2. Lack of analysis.
The first was remedied by Islām; the second by the introduction of Greek Philosophy. The advent of Islām and the study of Greek philosophy, however, checked the indigenous tendency towards monistic thought; but these two forces contributed to change the objective attitude characteristic of early thinkers, and aroused the slumbering subjectivity, which eventually reached its climax in the extreme Pantheism of some of the Ṣūfī schools. Al-Fārābī endeavoured to get rid of the dualism between God and matter, by reducing matter to a mere confused perception of the spirit; the Ash'arite denied it altogether, and maintained a thorough-going Idealism. The followers of Aristotle continued to stick to their master's Prima Materia; the Sufis looked upon the material universe as a mere illusion, or a necessary "other," for the self-knowledge of God. It can, however, be safely stated that with the Ash'arite Idealism, the Persian mind got over the foreign dualism of God and matter, and, fortified with new philosophical ideas, returned to the old dualism of light and darkness. The Shaikh-al-Ishrāq combines the objective attitude of Pre-Islamic Persian thinkers with the subjective attitude of his immediate predecessors, and restates the Dualism of Zoroaster in a much more philosophical and spiritualised form. His system recognises the claims of both the subject and the object. But all these monistic systems of thought were met by the Pluralism of Wāḥid Maḥmūd, who taught that reality is not one, but many — primary living units which combine in various ways, and gradually rise to perfection by passing through an ascending scale of forms.

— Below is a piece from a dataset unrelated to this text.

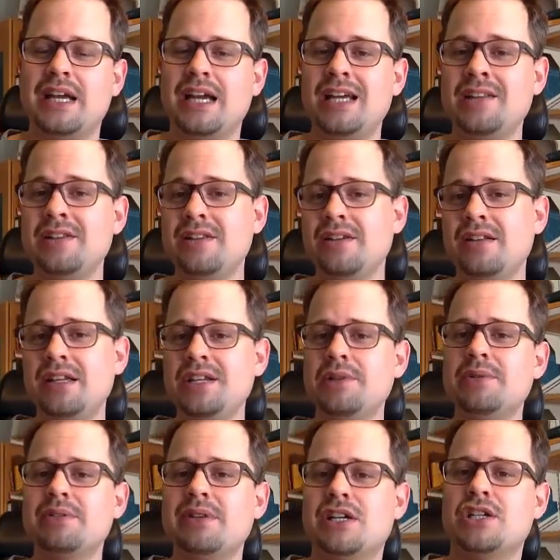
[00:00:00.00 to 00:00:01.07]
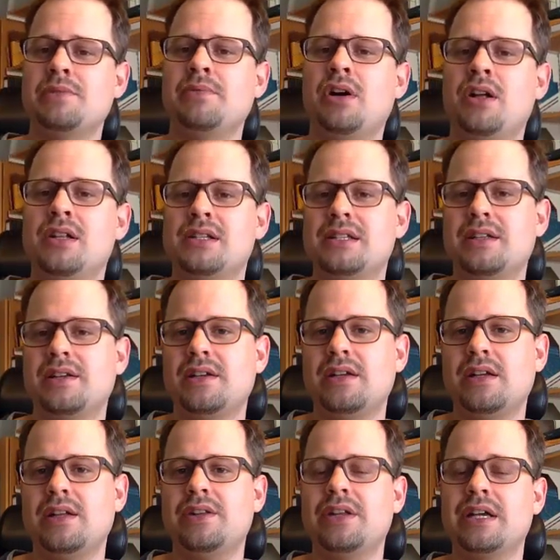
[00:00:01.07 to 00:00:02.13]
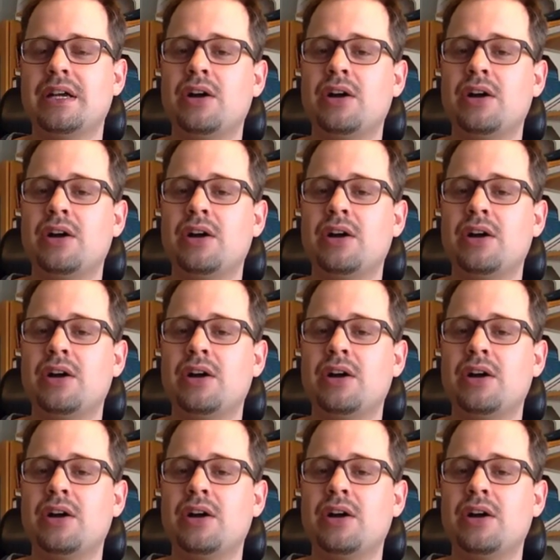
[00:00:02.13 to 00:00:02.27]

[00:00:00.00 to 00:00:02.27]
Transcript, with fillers: In the linear regression model, the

The reaction of Wābid Mahmud was, however, an ephemeral phenomenon. The later Sūfīs as well as philosophers proper gradually transformed or abandoned the Neo-Platonic theory of Emanation, and in later thinkers we see a movement through Neo-Platonism towards real Platonism which is approached by Mulla Hādī's Philosophy. But pure speculation and dreamy mysticism undergo a powerful check in Bābism which, unmindful of persecution, synthesises all the inherited philosophical and religious tendencies, and rouses the spirit to a consciousness of the stern reality of things. Though extremely cosmopolitan and hence quite unpatriotic in character, it has yet had a great influence over the Persian mind. The unmystic character and the practical tone of Bābism may have been a remote cause of the progress of recent political reform in Persia.